> **Exercise description**
The answer must give back every line of the data exactly, with no pictures.

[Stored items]
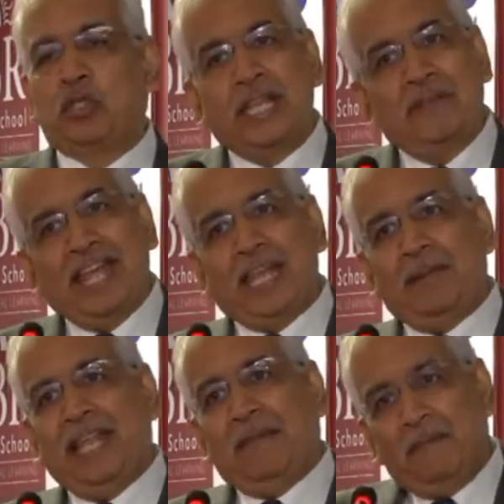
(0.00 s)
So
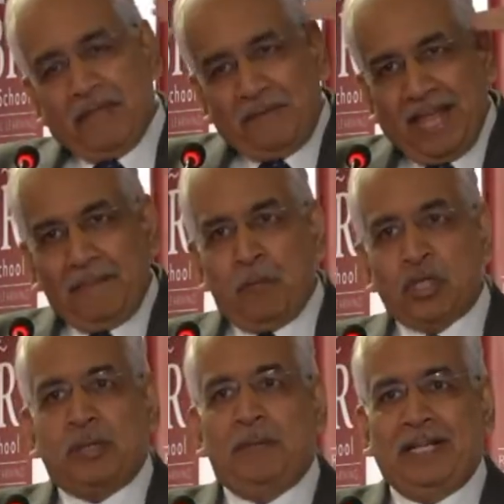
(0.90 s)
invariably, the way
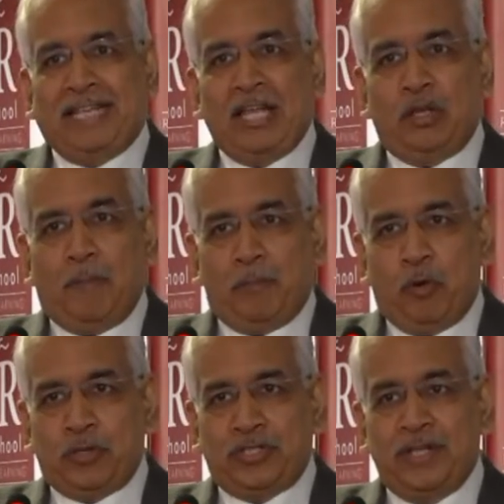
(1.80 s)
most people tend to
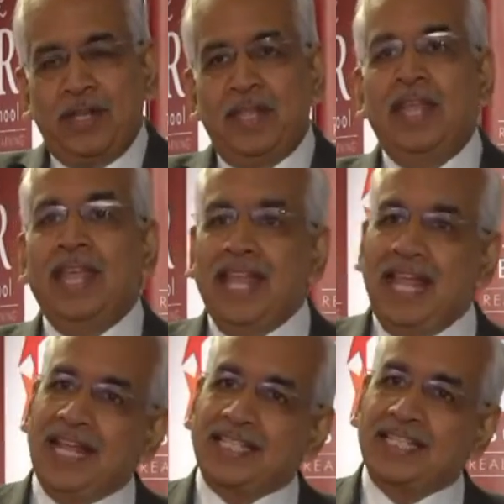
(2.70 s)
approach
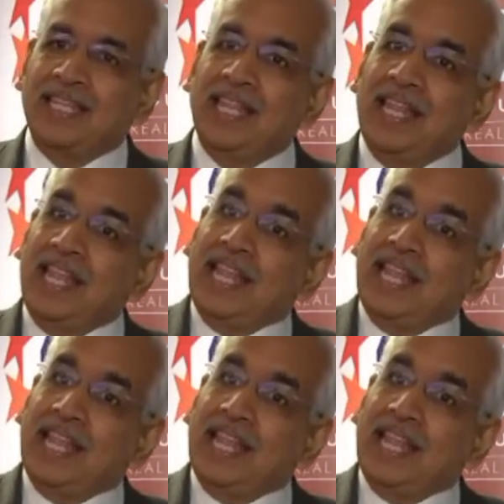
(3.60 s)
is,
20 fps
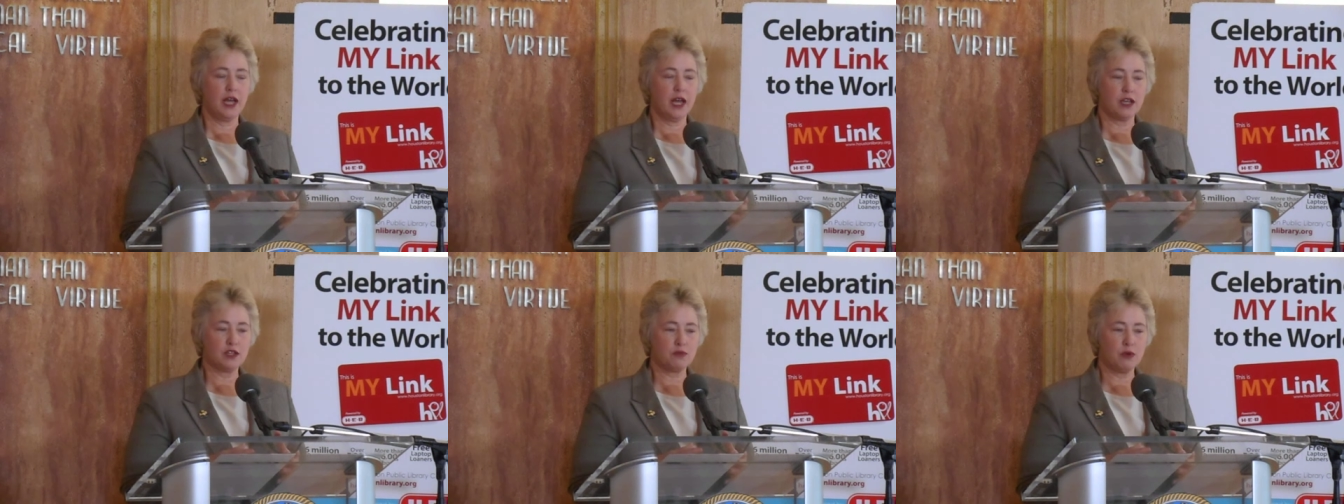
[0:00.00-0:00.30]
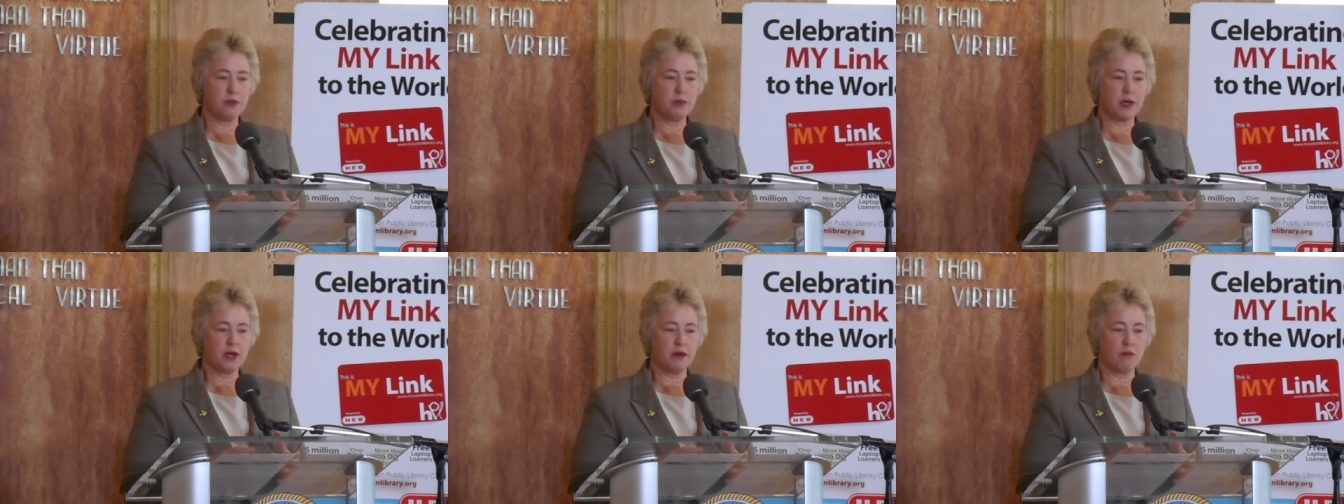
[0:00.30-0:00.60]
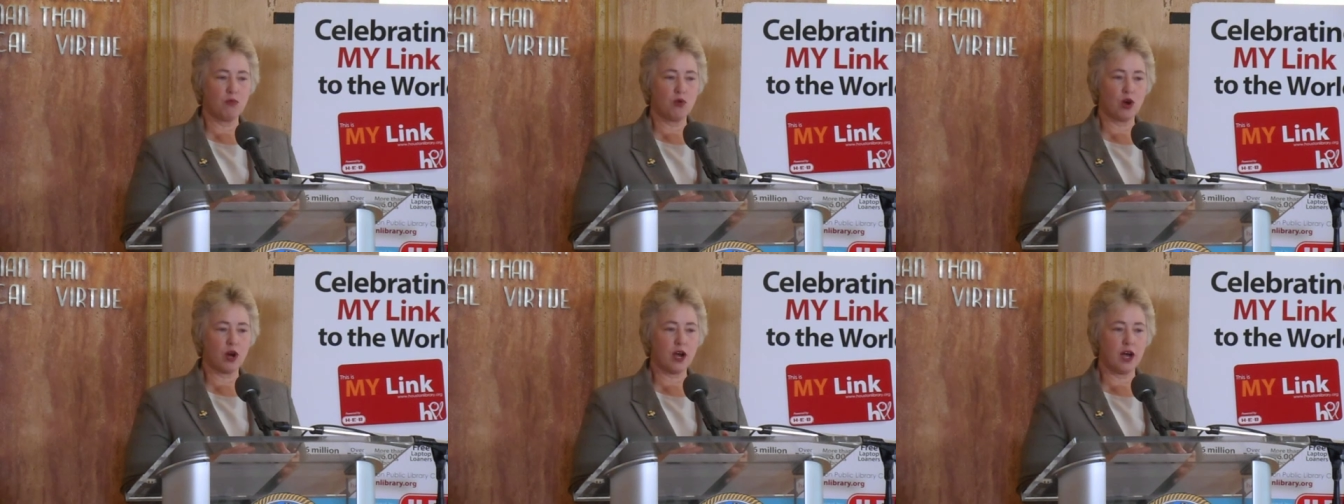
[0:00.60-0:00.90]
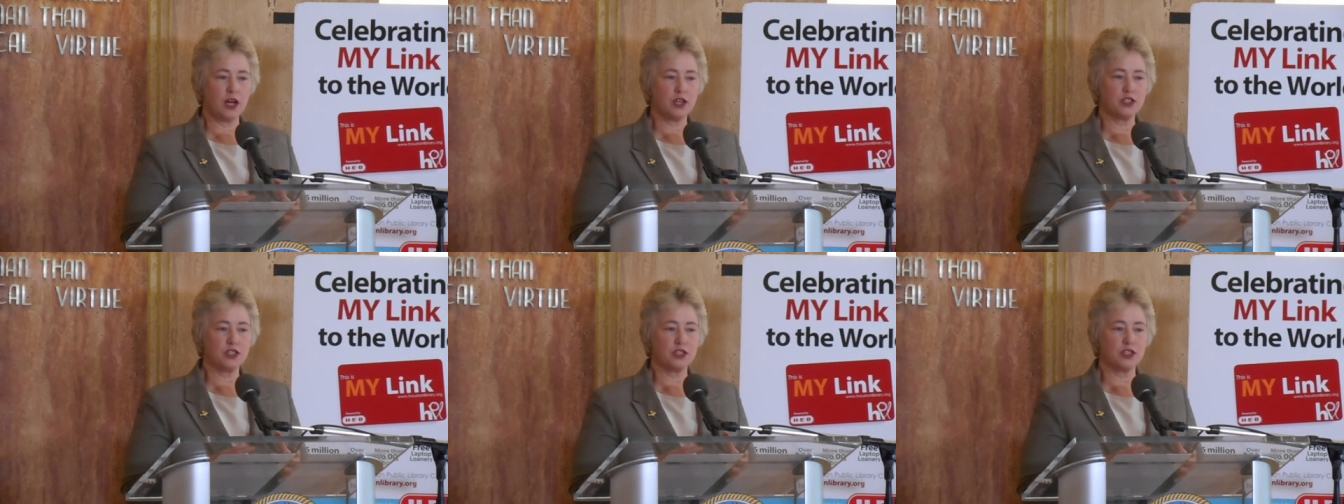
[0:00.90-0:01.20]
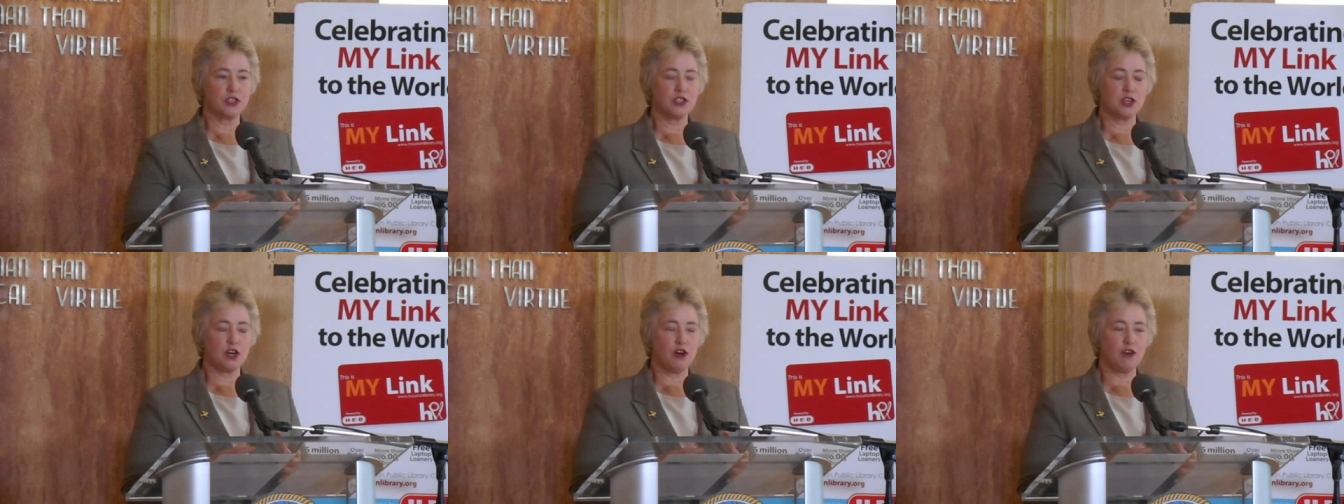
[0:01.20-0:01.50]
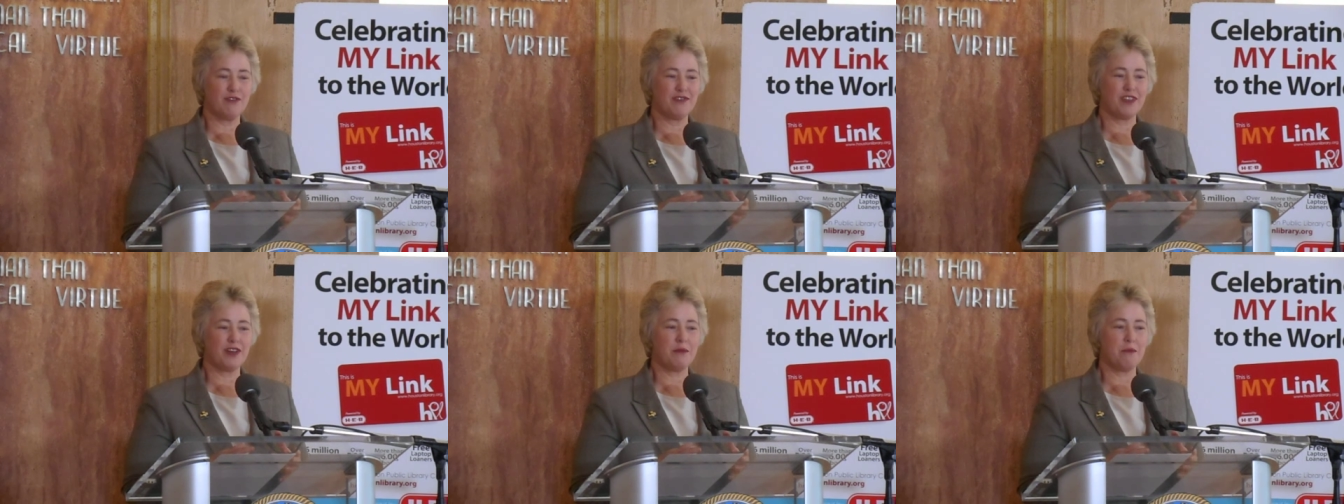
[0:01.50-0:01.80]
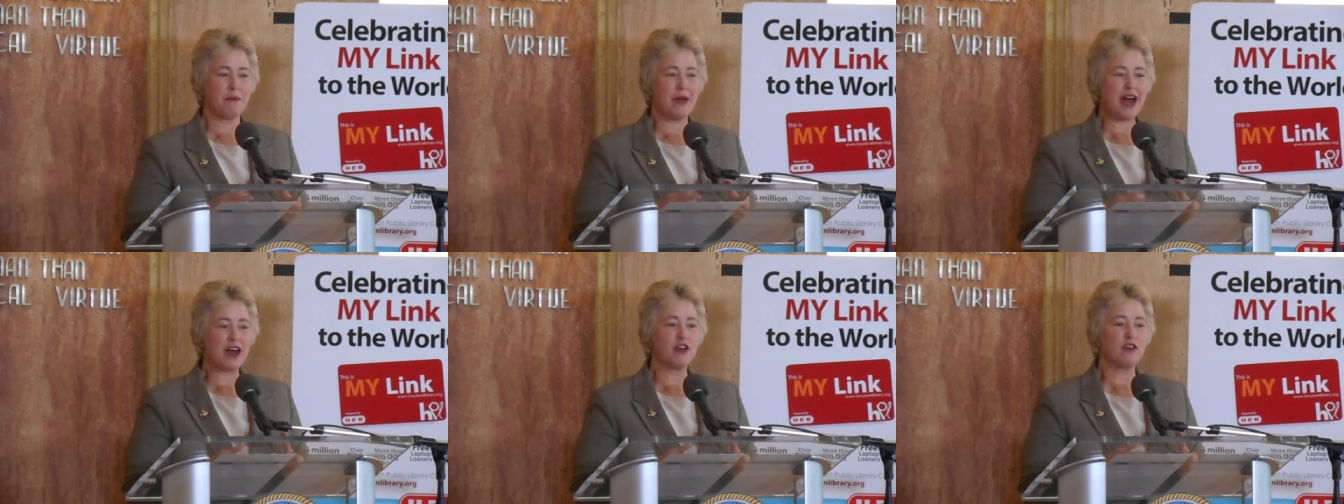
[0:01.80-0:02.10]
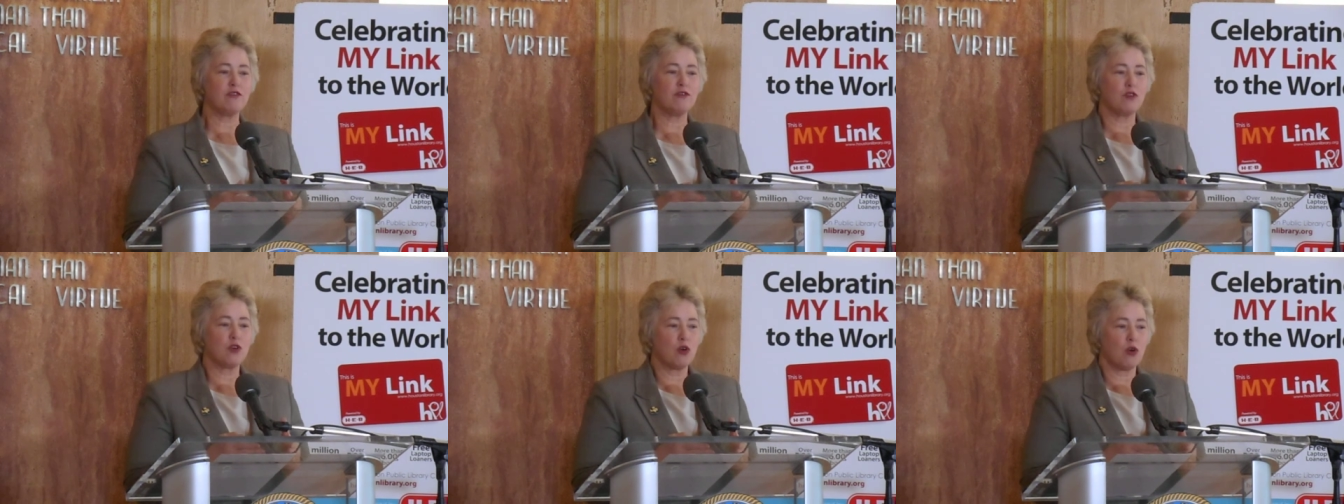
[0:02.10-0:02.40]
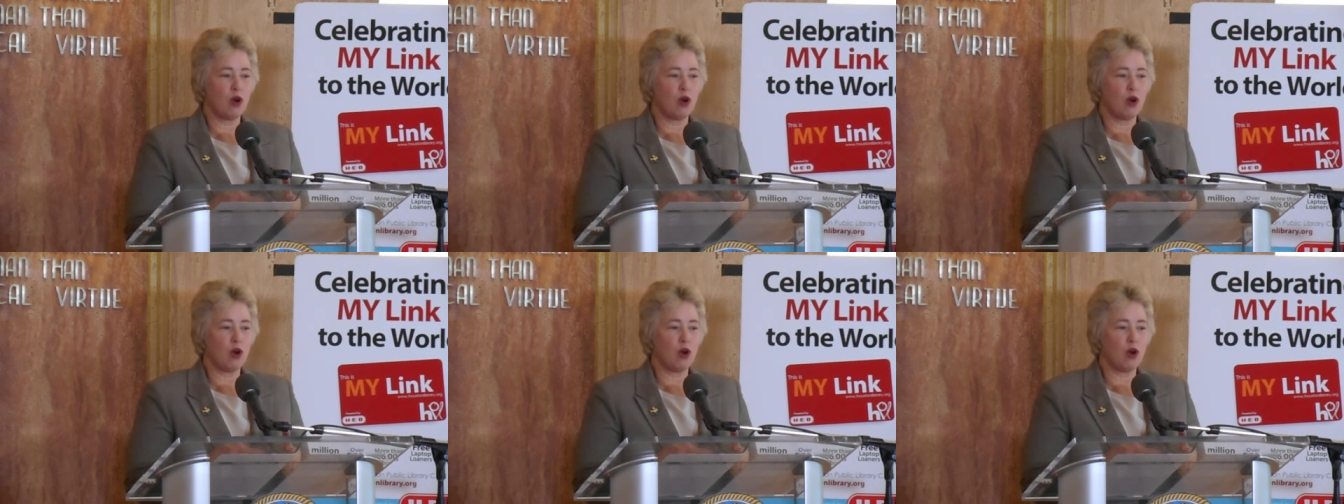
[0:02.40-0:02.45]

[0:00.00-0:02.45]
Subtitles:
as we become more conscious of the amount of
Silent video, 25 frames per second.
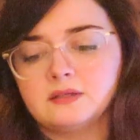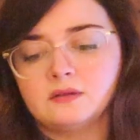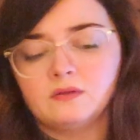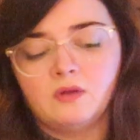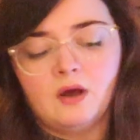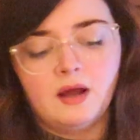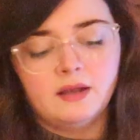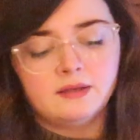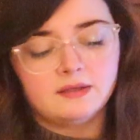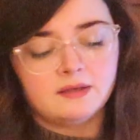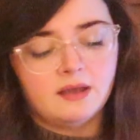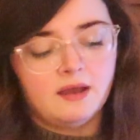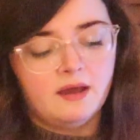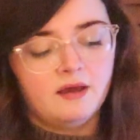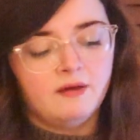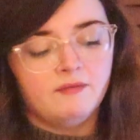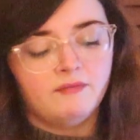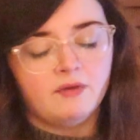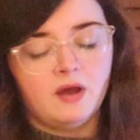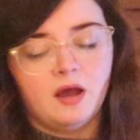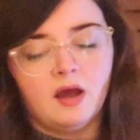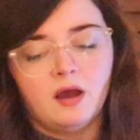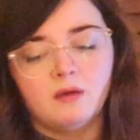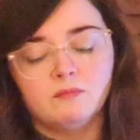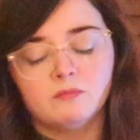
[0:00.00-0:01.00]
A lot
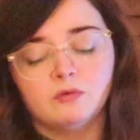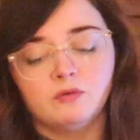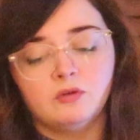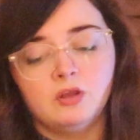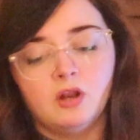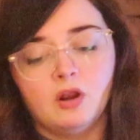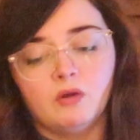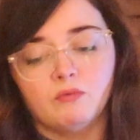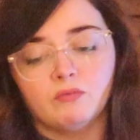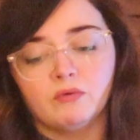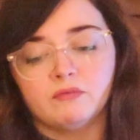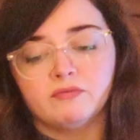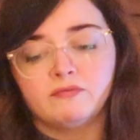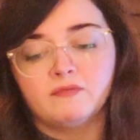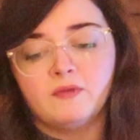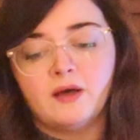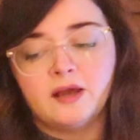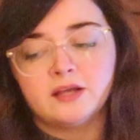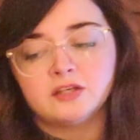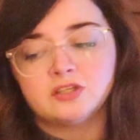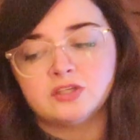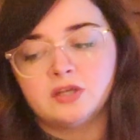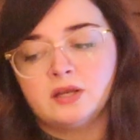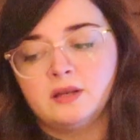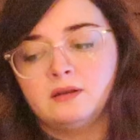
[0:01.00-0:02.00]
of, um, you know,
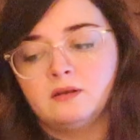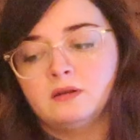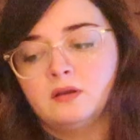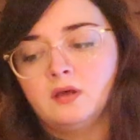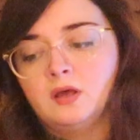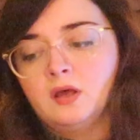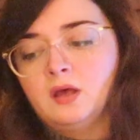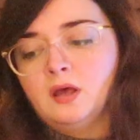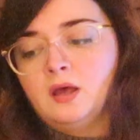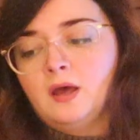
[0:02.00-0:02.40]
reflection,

> **Your response**
(0.00 s)
So
(0.90 s)
invariably, the way
(1.80 s)
most people tend to
(2.70 s)
approach
(3.60 s)
is,
20 fps
[0:00.00-0:00.30]
[0:00.30-0:00.60]
[0:00.60-0:00.90]
[0:00.90-0:01.20]
[0:01.20-0:01.50]
[0:01.50-0:01.80]
[0:01.80-0:02.10]
[0:02.10-0:02.40]
[0:02.40-0:02.45]

[0:00.00-0:02.45]
Subtitles:
as we become more conscious of the amount of
Silent video, 25 frames per second.
[0:00.00-0:01.00]
A lot
[0:01.00-0:02.00]
of, um, you know,
[0:02.00-0:02.40]
reflection,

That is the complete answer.